Exercise objective:
With pictures left out, output exactly the lines from the line holding "[759.53-760.07s]" through the end of the data, both included.
============
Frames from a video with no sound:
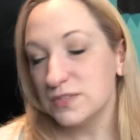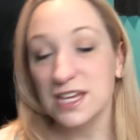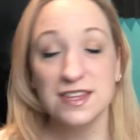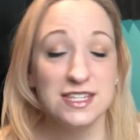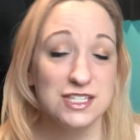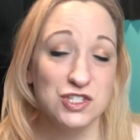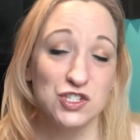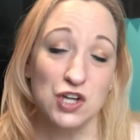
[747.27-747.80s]

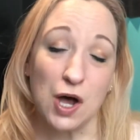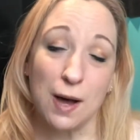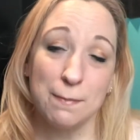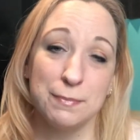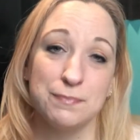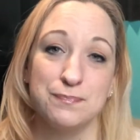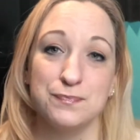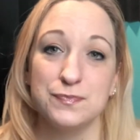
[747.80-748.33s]
this job
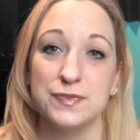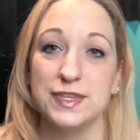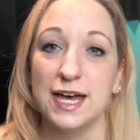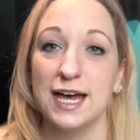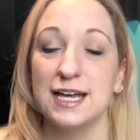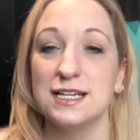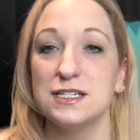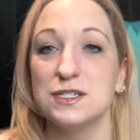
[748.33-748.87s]

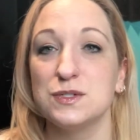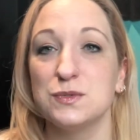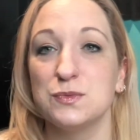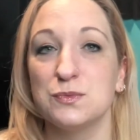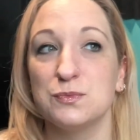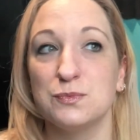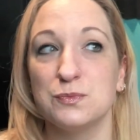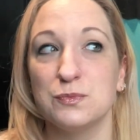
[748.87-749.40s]
that
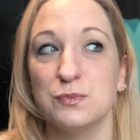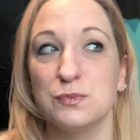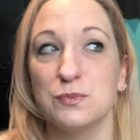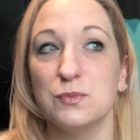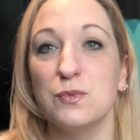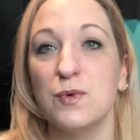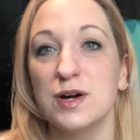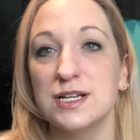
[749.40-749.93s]

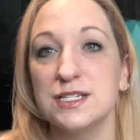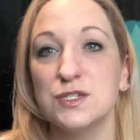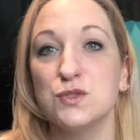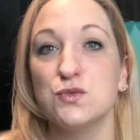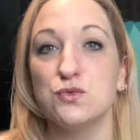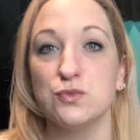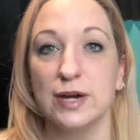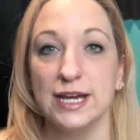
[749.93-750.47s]
was
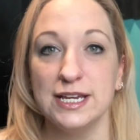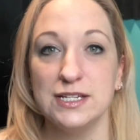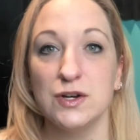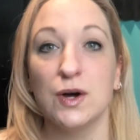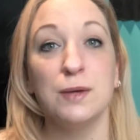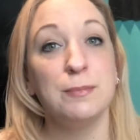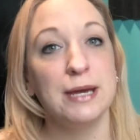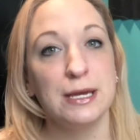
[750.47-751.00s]
great
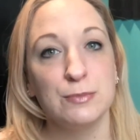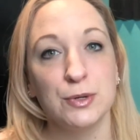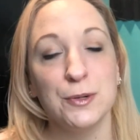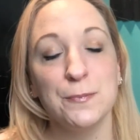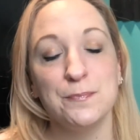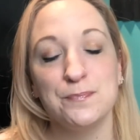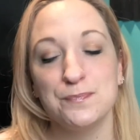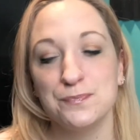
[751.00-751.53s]
on paper,
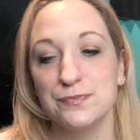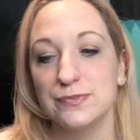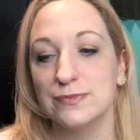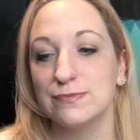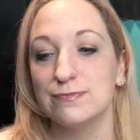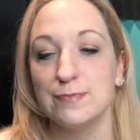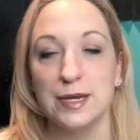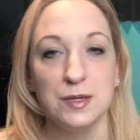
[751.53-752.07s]

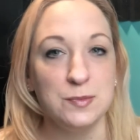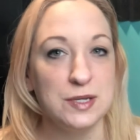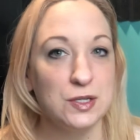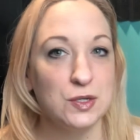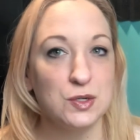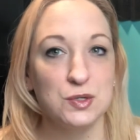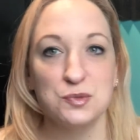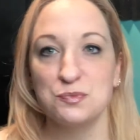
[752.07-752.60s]
made me
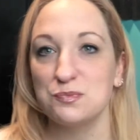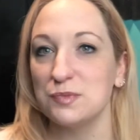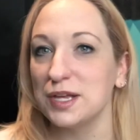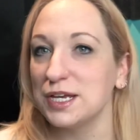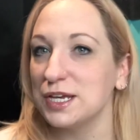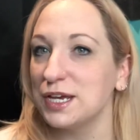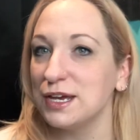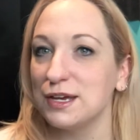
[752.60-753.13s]
look
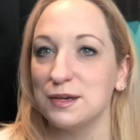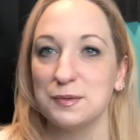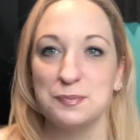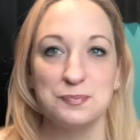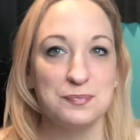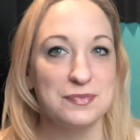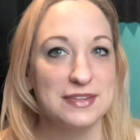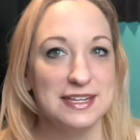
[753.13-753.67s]
like a
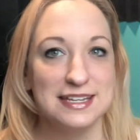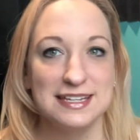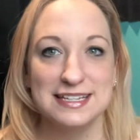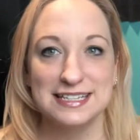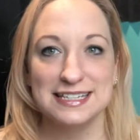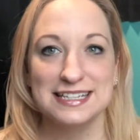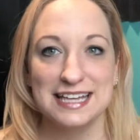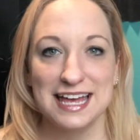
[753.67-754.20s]

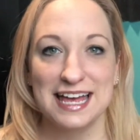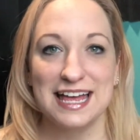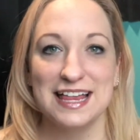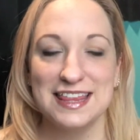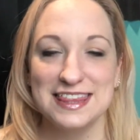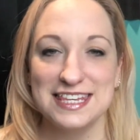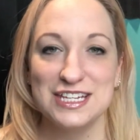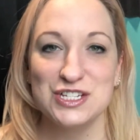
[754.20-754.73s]

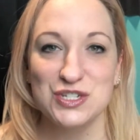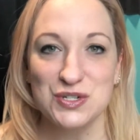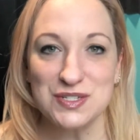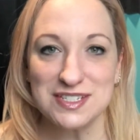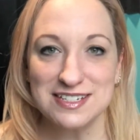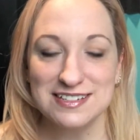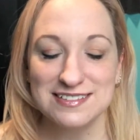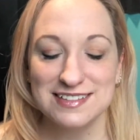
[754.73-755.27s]
healthy adult,
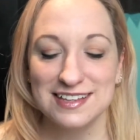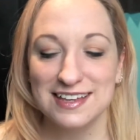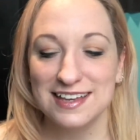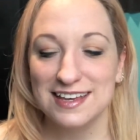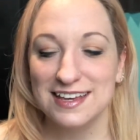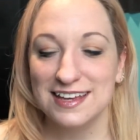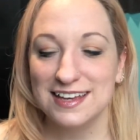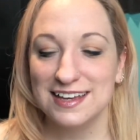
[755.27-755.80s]

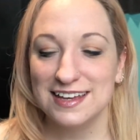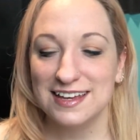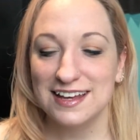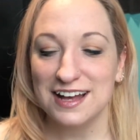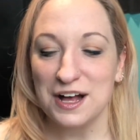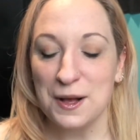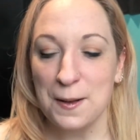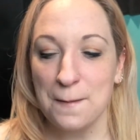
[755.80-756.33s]

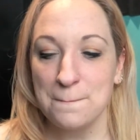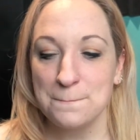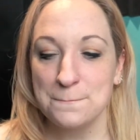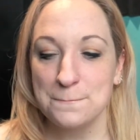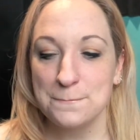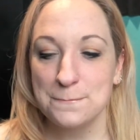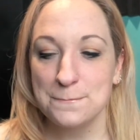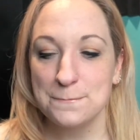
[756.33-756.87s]
um,
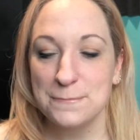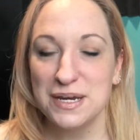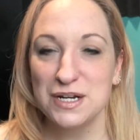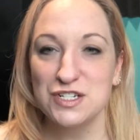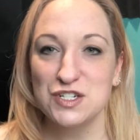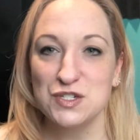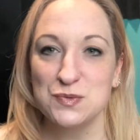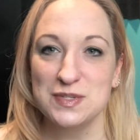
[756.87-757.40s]
but it
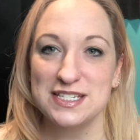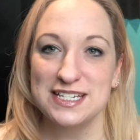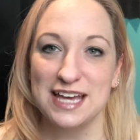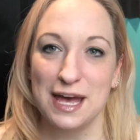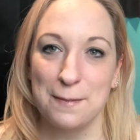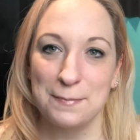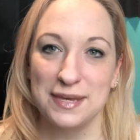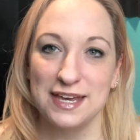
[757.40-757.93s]
just wasn't
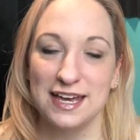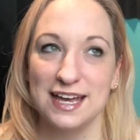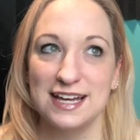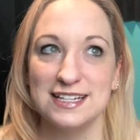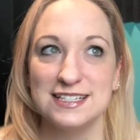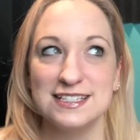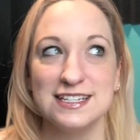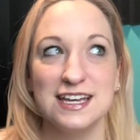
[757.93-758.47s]
happy.
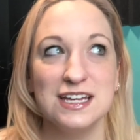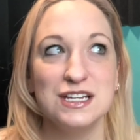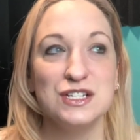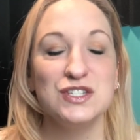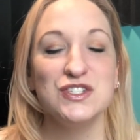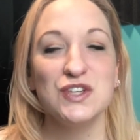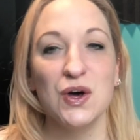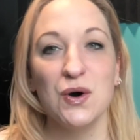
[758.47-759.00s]
And
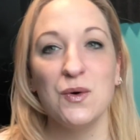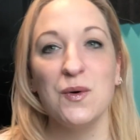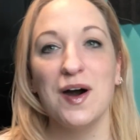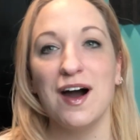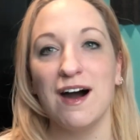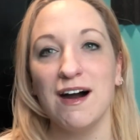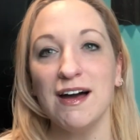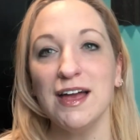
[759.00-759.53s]
so
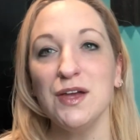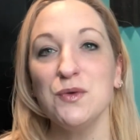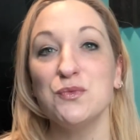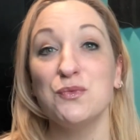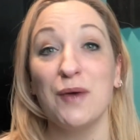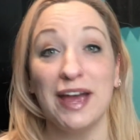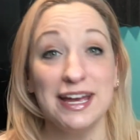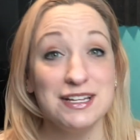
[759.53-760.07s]
I
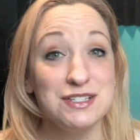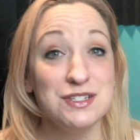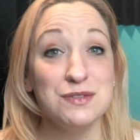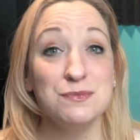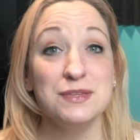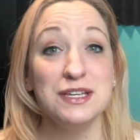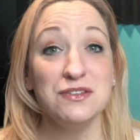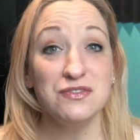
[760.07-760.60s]

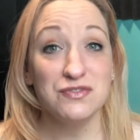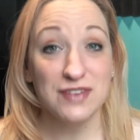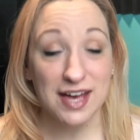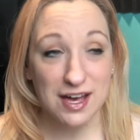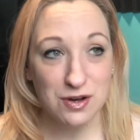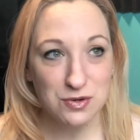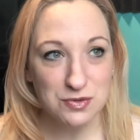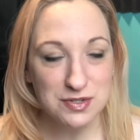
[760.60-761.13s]
randomly
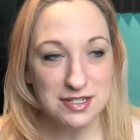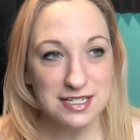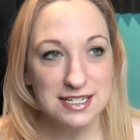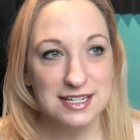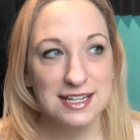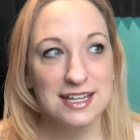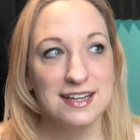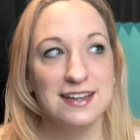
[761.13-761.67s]
found
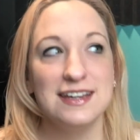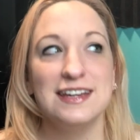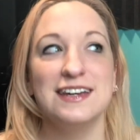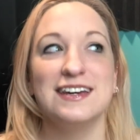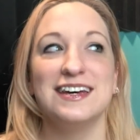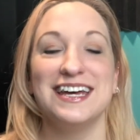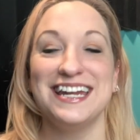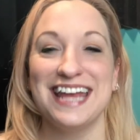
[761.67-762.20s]

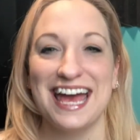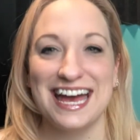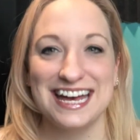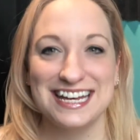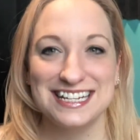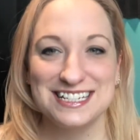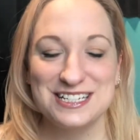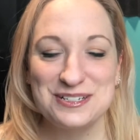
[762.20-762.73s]
an
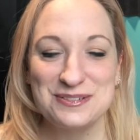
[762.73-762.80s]
ad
============
Solved problem:
[759.53-760.07s]
I
[760.07-760.60s]

[760.60-761.13s]
randomly
[761.13-761.67s]
found
[761.67-762.20s]

[762.20-762.73s]
an
[762.73-762.80s]
ad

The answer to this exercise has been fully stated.